Archive for the ‘Portlet’ Category

Juzu 0.4.2

Monday, December 12th, 2011

We have been working hard to get this release done with a great set of new features!!!

First and foremost, I’m very proud of the level support we have now reached for Eclipse. As you may know, Juzu relies much on Annotation Processing Tools (APT) since the beginning to bring exclusive features. Making Juzu work with Eclipse incremental compiler was very challenging because APT simply works differently. Among those features, the type safe template parameters with Eclipse is showed in this screencast

The dev mode feature has been improved a lot, specially now the error reporting is more accurate and sexy, this screencast will teach you everything about switching an application to dev mode in Liferay

Juzu comes as a package to download on this page. Alternatively you can also use the maven archetype to bootstrap an application

Finally, the Dependency Injection has been improved in order to allow the injection of external providers, in particular this is useful if you are using Juzu in the GateIn server and you want to inject GateIn services in a Juzu application, this is now trivial to do and is explained in the wiki.

For the future we plan to develop new features and improve step by step the project, on top of my mind the integration with Bean Validation would be a good thing to do. If you are interested to follow the Juzu project development you can join our Juzu group.

Juzu Web Framework

Monday, October 31st, 2011

Juzu is an open source web framework I started to work on recently, for several reasons, the most important one is that there is no decent framework for developing portlet application in a simple and productive manner. There are other good and valid reasons.

Juzu deploys on the GateIn Portal and on the Liferay Portal. Perhaps it also deploys on other portals, there aren’t any good reason why Juzu would not work on other portal (except bugs).
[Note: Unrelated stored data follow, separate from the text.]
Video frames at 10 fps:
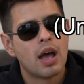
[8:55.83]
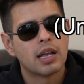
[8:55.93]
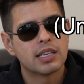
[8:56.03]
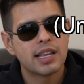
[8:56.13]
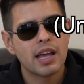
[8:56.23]

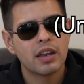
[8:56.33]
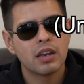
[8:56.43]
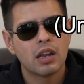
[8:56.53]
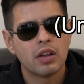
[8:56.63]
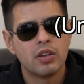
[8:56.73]

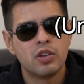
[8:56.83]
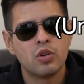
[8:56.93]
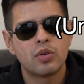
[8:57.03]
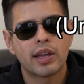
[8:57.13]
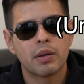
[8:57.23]
then
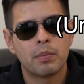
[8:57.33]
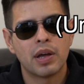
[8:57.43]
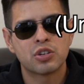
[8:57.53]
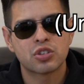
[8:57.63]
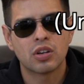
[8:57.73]
you can
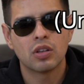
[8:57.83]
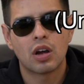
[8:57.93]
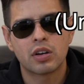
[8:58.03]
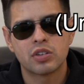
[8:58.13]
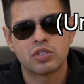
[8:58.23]
bench
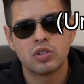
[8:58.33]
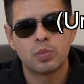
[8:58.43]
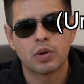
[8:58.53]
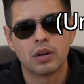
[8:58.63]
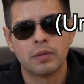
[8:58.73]
unlock your
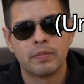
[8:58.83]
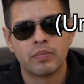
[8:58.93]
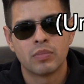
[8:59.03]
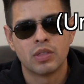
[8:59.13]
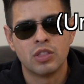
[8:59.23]
Supra.
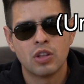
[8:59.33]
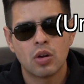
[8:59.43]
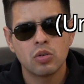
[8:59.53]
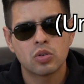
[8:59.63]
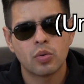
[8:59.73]

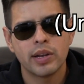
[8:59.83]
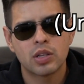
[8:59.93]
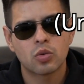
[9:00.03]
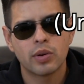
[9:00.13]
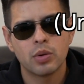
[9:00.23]
No
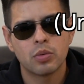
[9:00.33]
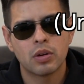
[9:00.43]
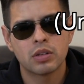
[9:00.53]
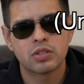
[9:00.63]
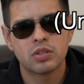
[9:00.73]

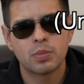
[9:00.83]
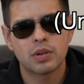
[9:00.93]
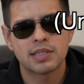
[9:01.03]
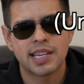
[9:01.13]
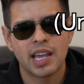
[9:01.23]
2021
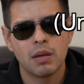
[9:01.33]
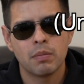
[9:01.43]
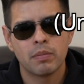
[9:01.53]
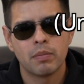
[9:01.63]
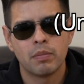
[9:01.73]
Supras came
Juzu integrates with dependency injection frameworks such as Weld (CDI) and Spring, theoretically it should work with any injection framework providing a good support of the JSR-330 specification (however it requires some custom integration work, as JSR-330 is really lightweight…)
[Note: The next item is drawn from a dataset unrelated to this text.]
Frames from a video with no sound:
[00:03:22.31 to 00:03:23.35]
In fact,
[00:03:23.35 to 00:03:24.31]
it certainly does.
Juzu is a work in progress, however it is advanced enough to deliver the infamous Booking application.

If you are interested in Juzu (using or helping), you can start to read this page.

GateIn 3.2 M1

Monday, June 27th, 2011

We released last week the first milestone of GateIn 3.2, it was a long time since the 3.1 release and both Red Hat and eXo teams were quite busy working on the product and project side of GateIn.

Among the noticeable changes, you will find now a support for Jetty 6.1/Tomcat 7/JBoss AS 6 web containers, a improved Maven build compatible with Maven 3, a few UI improvements and many bug fixes. You can read more about it there.

I’m proud now to work with Bolek that will replace Thomas Heute as GateIn technical lead. Bolek was involved in the effort since the JBoss Portal projects and earned his credits by providing an Hibernate implementation of the now dead Slide project (JCR ancestor) and implementing much of the Portlet 1 TCK assertions in our testsuite (that proved to be invaluable when JSR 286 was implemented). He blogged about his new role in the project here.

If you are a fan of GateIn, the CRaSH shell is a must have companion for GateIn. CRaSH is a shell that provides a JCR access and allows to do stuff and hack GateIn. Use it at your own risks of course ;-) . Download of the latest beta-21 is here.

Finally it’s time of a few words about GateIn stuff that is another GateIn companion I started a few months ago on GitHub. It’s something more informal than a real project, it’s like a bunch of stuff that could be useful if you’re a GateIn user, at least it’s useful to me, it contains so far

  • a CRaSH folder with command for adding users to GateIn
  • gen : an XML generator for generating large navigations
  • sqlman : a tool based on the great JBoss Byteman project that measures the access to resources, very valuable for monitoring database activity. Note that this tool is generic and does not depend on GateIn itself. We could extract it and find a better name (containing “spy”)

What’s new and cool in Portlet 2.0

Thursday, September 18th, 2008

I just made my presentation available on SlideShare!

Portlet 2.0 @ JavaZone 2008 18th of September

Monday, September 8th, 2008

I will be speaking next week at JavaZone 2008 about Portlet 2.0 aka JSR 286. The talk title is “What’s new and cool in Portlet 2.0″ and it’s about the new features in the JSR 286 specification. I’ll introduce the new key features of the spec with demonstrations.

My session is on Thursday 18th of September 2008 at 3:45 pm. You can find more information on that page. I’ll be there during the full event so if you want to meet and have a drink, it will be with great pleasure.